Researchers control human movement using a device which stimulates the vestibular system

A collaboration between researchers in Australia, Japan and the U.S. has resulted in a device which can remotely control a person’s movements by stimulating the vestibular system, an inner ear structure which controls balance, movement and orientation in space.

The vestibular system (also called the ‘labyrinth’) consists of three fluid-filled semi-circular canals, arranged orthogonally so that each is in a different plane. The semi-circular canals sense the rotation of the head, and feed back to the neural circuitry controlling eye movements produces the vestibular-ocular reflex, which adjusts eye movements so that the visual field remains steady and images remain in focus; feedback to the motor system maintains an upright posture. vestibularsystem.gif

Other components of the vestibular system include the otoliths (the utricle and saccule), which are located between the semi-circular canals and the cochlea.
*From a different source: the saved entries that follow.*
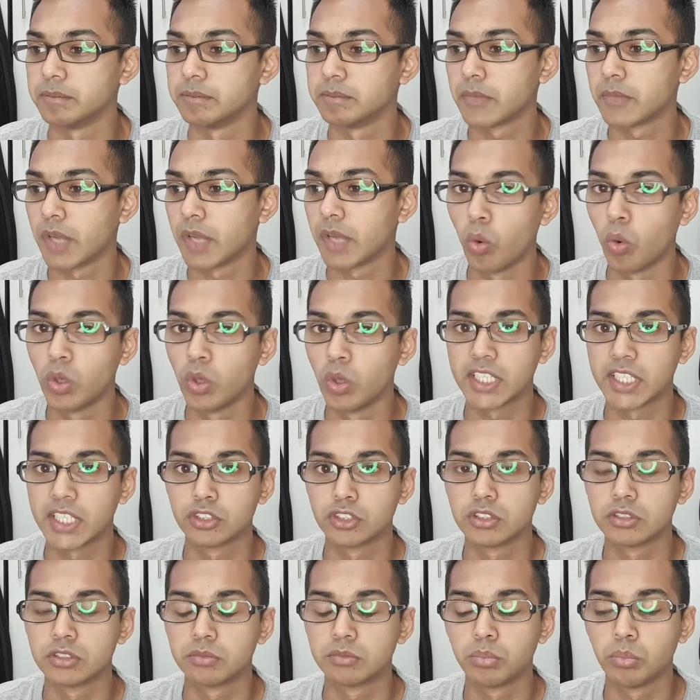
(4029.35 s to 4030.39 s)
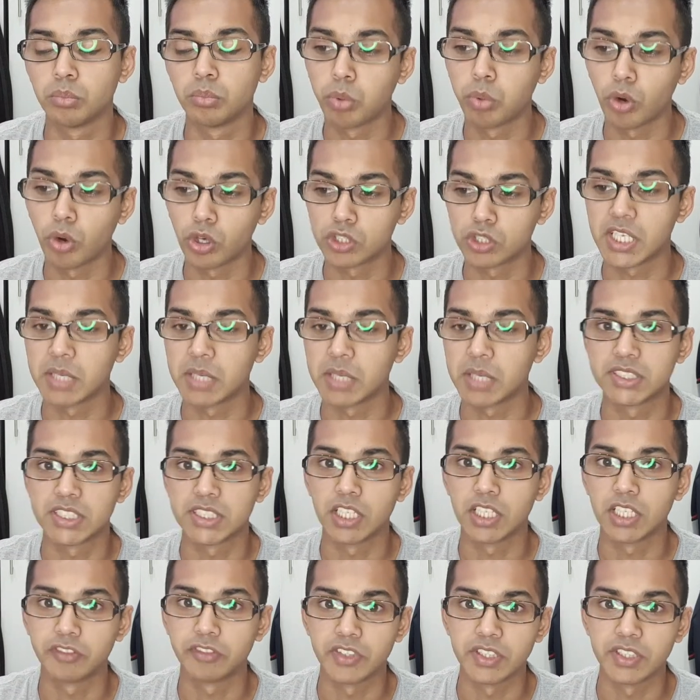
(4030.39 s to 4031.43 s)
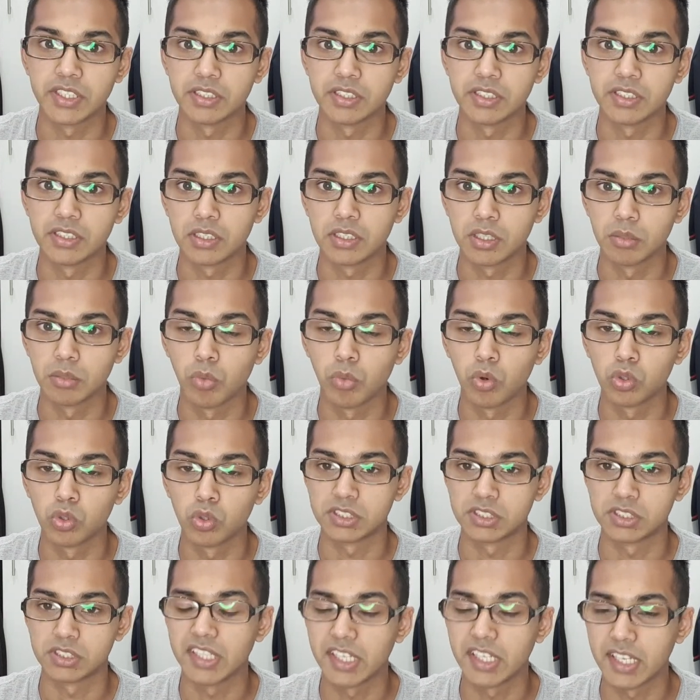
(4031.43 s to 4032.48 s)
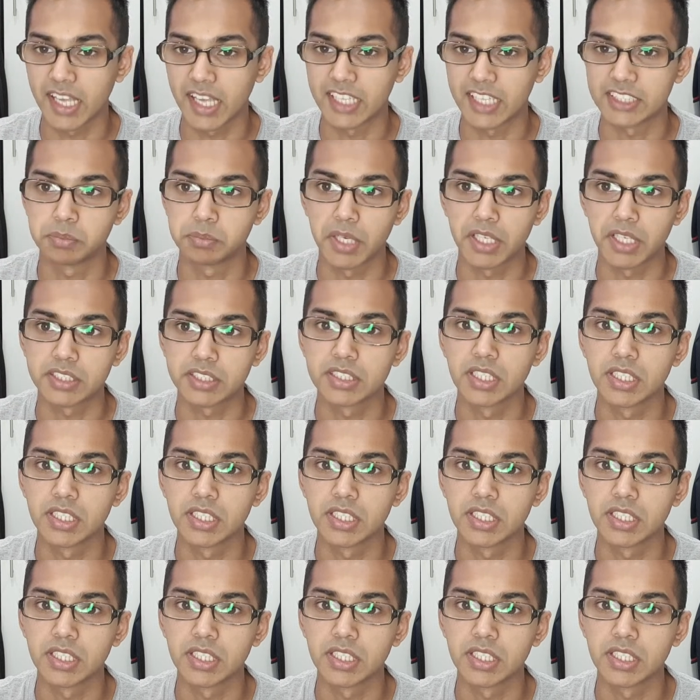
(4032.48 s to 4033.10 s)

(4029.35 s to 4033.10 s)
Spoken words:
always like to portray myself in the most real aspect.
These structures are composed of calcium carbonate crystals and a gelatinous matrix, and sense gravity and linear acceleration which occur due to movements in a straight line.   

Researchers from the Nippon Telegraph and Telephone Communication Science Laboratories in Japan demonstrated a similar device at SIGGRAPH2005, the 32nd International Conference on Computer Graphics and Interactive Techniques, in Los Angeles.
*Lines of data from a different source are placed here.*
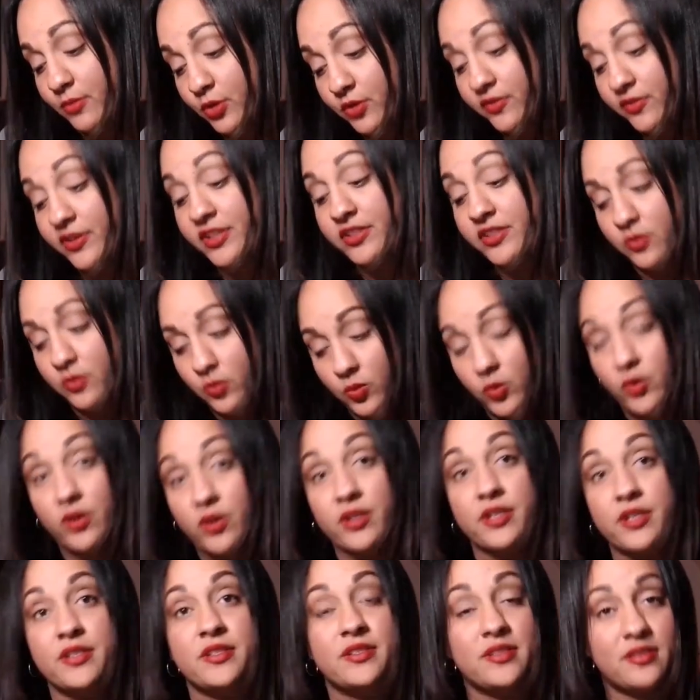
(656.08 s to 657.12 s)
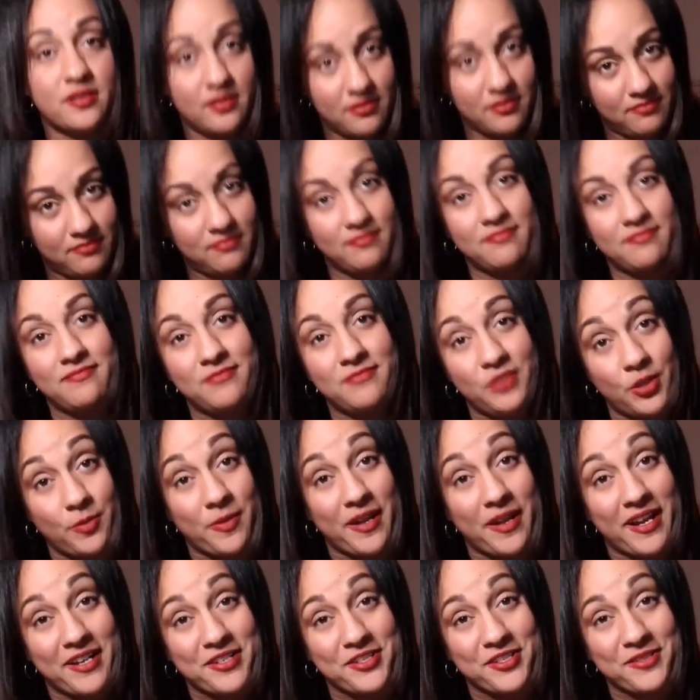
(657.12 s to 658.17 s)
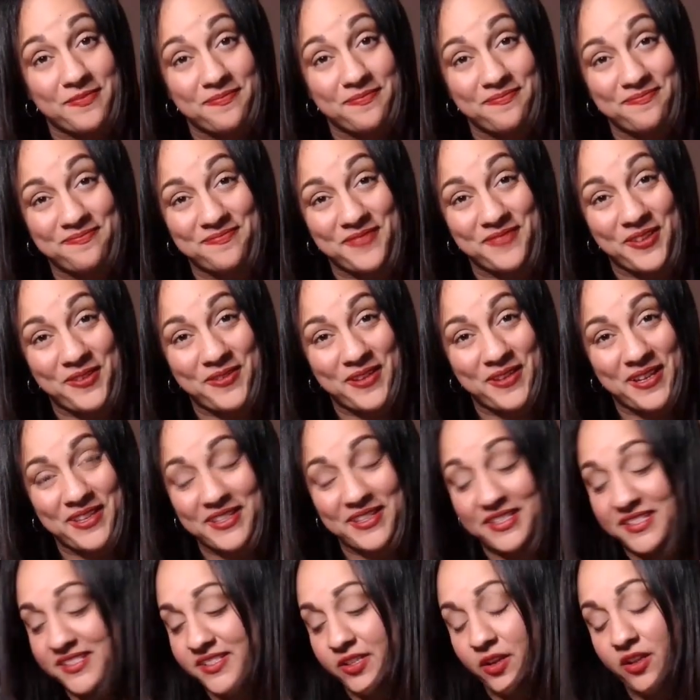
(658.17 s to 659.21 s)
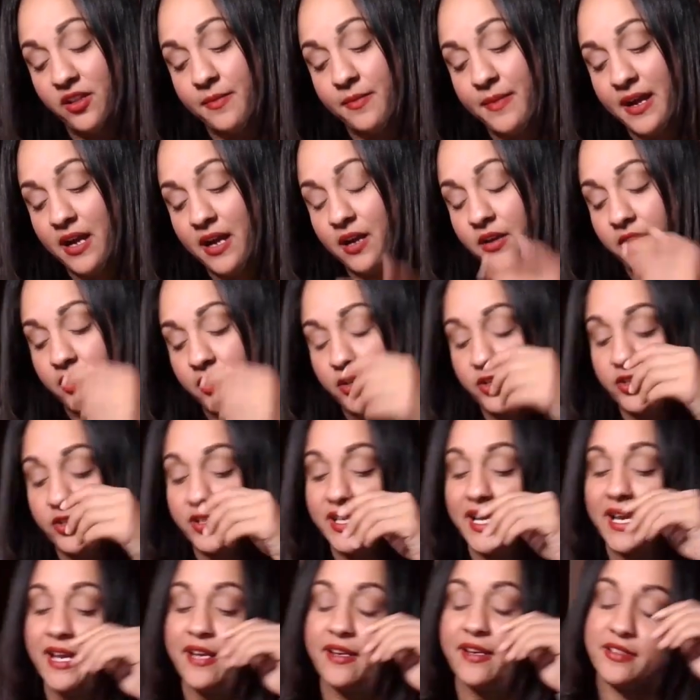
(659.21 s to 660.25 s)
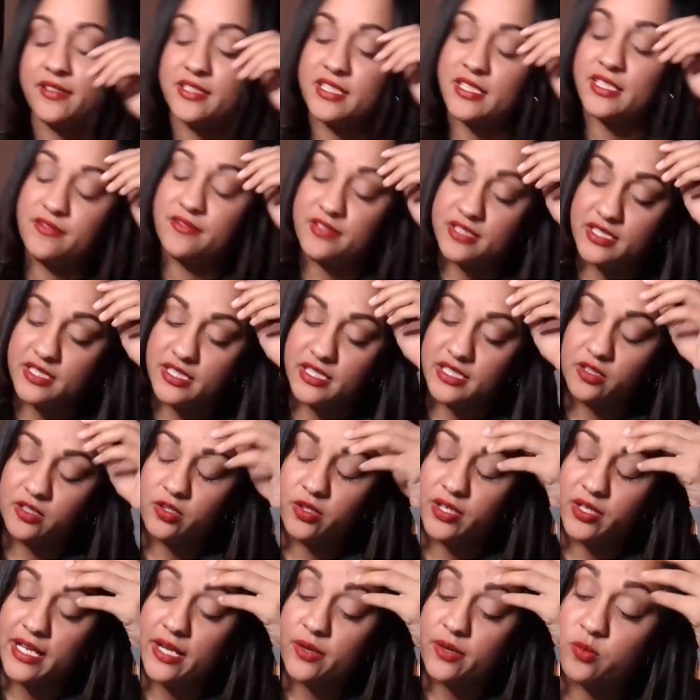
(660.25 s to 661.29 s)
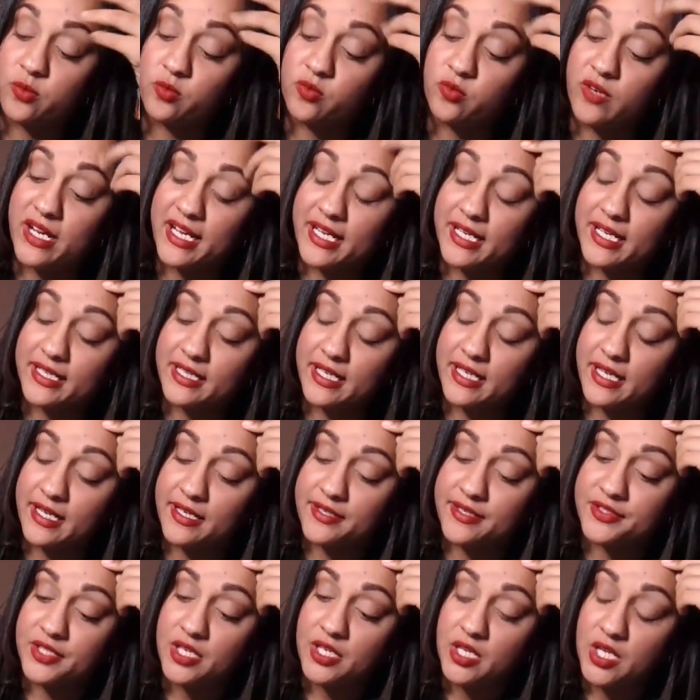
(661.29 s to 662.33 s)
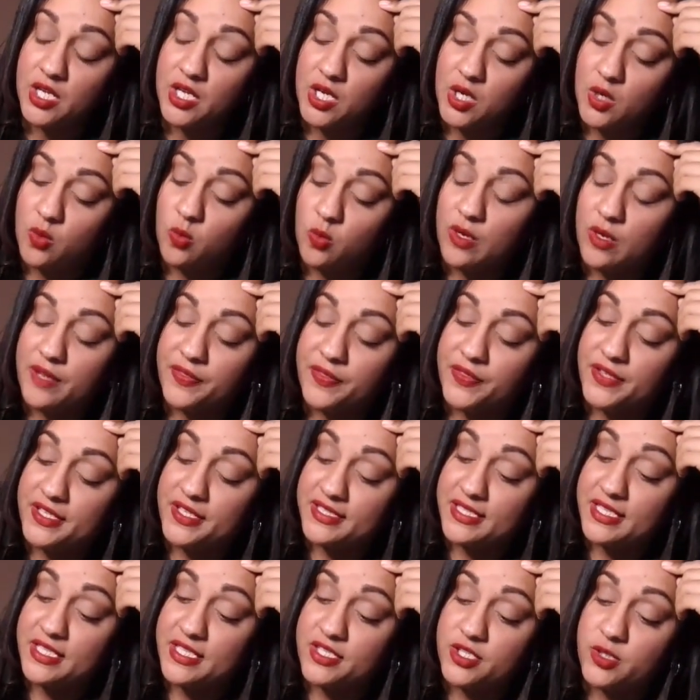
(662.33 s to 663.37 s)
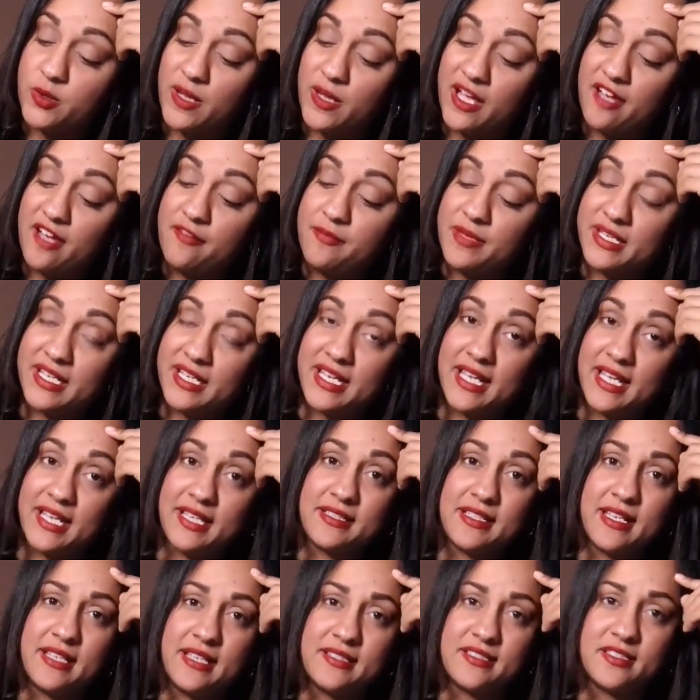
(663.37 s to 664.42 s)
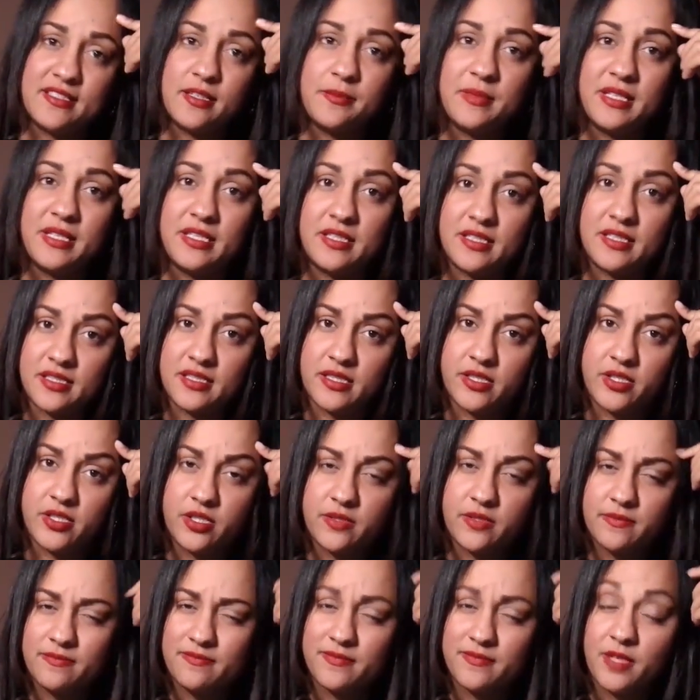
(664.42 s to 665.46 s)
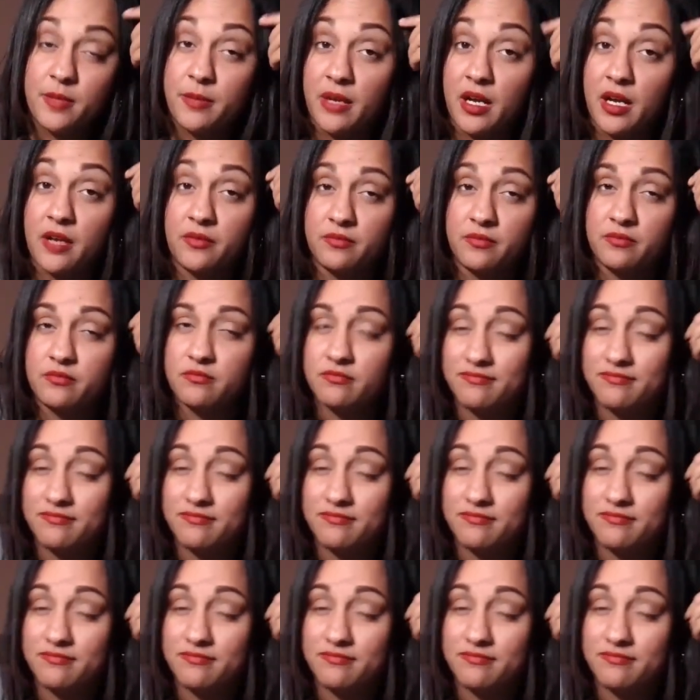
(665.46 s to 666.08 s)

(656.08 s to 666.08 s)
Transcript: moving towards your passion. Okay, this is all about creativity, learning recognize what this is. You have been at some indecision about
This prototypical device induced a virtual sense of acceleration, and  consisted of a set of headphones and a remote control which could deliver electrical charges to the vestibular system of volunteers, who swayed from side to side in response. Volunteers had to wear a blindfold, so that the brain did not use visual stimuli to adjust movement. 

Stephen Moore, an associate professor of neurology at Mount Sinai School of Medicine, studies how the vestibular system controls posture and gaze, and is currently trying to develop better flight simulators for astronauts.
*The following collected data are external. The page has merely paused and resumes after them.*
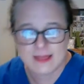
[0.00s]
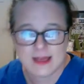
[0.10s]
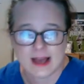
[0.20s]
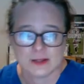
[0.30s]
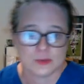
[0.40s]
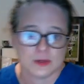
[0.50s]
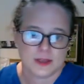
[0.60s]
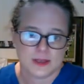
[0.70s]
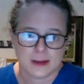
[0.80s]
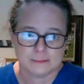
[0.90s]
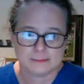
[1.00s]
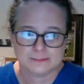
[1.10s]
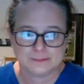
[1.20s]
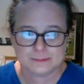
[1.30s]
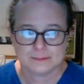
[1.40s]
that sort of thing.
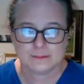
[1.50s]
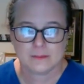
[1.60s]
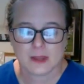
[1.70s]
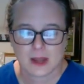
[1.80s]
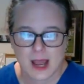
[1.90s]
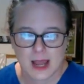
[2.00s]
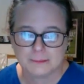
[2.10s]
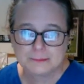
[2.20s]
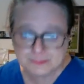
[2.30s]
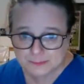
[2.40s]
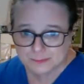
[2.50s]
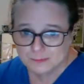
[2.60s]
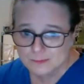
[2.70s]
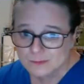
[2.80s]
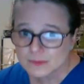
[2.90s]
Okay?
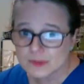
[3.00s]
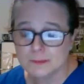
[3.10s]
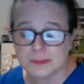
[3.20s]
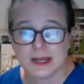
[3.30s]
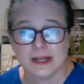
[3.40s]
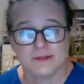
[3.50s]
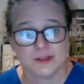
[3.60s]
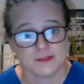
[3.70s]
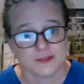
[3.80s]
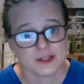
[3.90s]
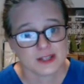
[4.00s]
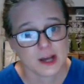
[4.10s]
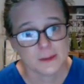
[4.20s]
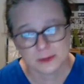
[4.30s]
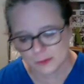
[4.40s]
But for the first
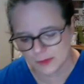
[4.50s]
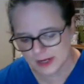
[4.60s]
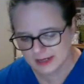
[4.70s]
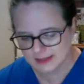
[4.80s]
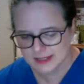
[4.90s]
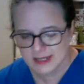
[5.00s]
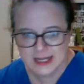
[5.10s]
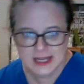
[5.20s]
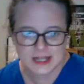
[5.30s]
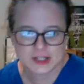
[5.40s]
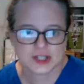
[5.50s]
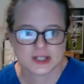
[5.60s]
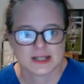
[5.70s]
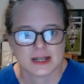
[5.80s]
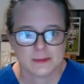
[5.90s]
couple of weeks, it's
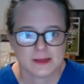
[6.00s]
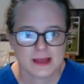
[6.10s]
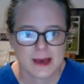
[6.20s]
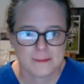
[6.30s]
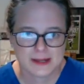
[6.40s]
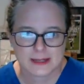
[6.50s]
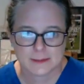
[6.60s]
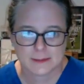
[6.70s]
just going to be that basic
In the film clip below, Moore walks using the device, which can be seen in place over his left ear. Halfway through the clip, the remote control is used to electrically stimulate his vestibular system, causing him to sway first to one side and then to the other.

“It makes you feel like you’re moving in a certain direction, but it’s not really that specific. That’s the big limiting factor,” says Moore.

The Australian researchers involved in the research have developed a method for overcoming this problem. For unknown reasons, volunteers were ‘steered’ more accurately when they looked up to the sky or down at the ground.  

According to Moore, the newer device is “not very practical” because of the “lack of specificity” of the electrical input, and because electrical stimulation of the vestibular system is still “overridden by visual input”.

In one of his books, the neurologist Oliver Sacks describes a patient who sustained inner ear damage as a result of a meningitis infection. Consequently, the patient walked with his body bent sideways at an angle of almost 45 degrees. After racking his brains, Sacks finally gave the man a pair of glasses that had a horizontal bar attached to them. When he wore the glasses, the patient could use the bar to correct his posture by adjusting it in relation to horizontal objects in his environment.  

Devices which stimulate the vestibular nerve may be used to treat people with similar vestibular system disorders. To achieve this, Daniel Merfeld of the Massachusetts Eye and Ear Infirmary, is working to develop vestibular system-stimulating device which works like a cochlear implant. Similar devices may also be integrated into prosthetics for use by people with balance disorders.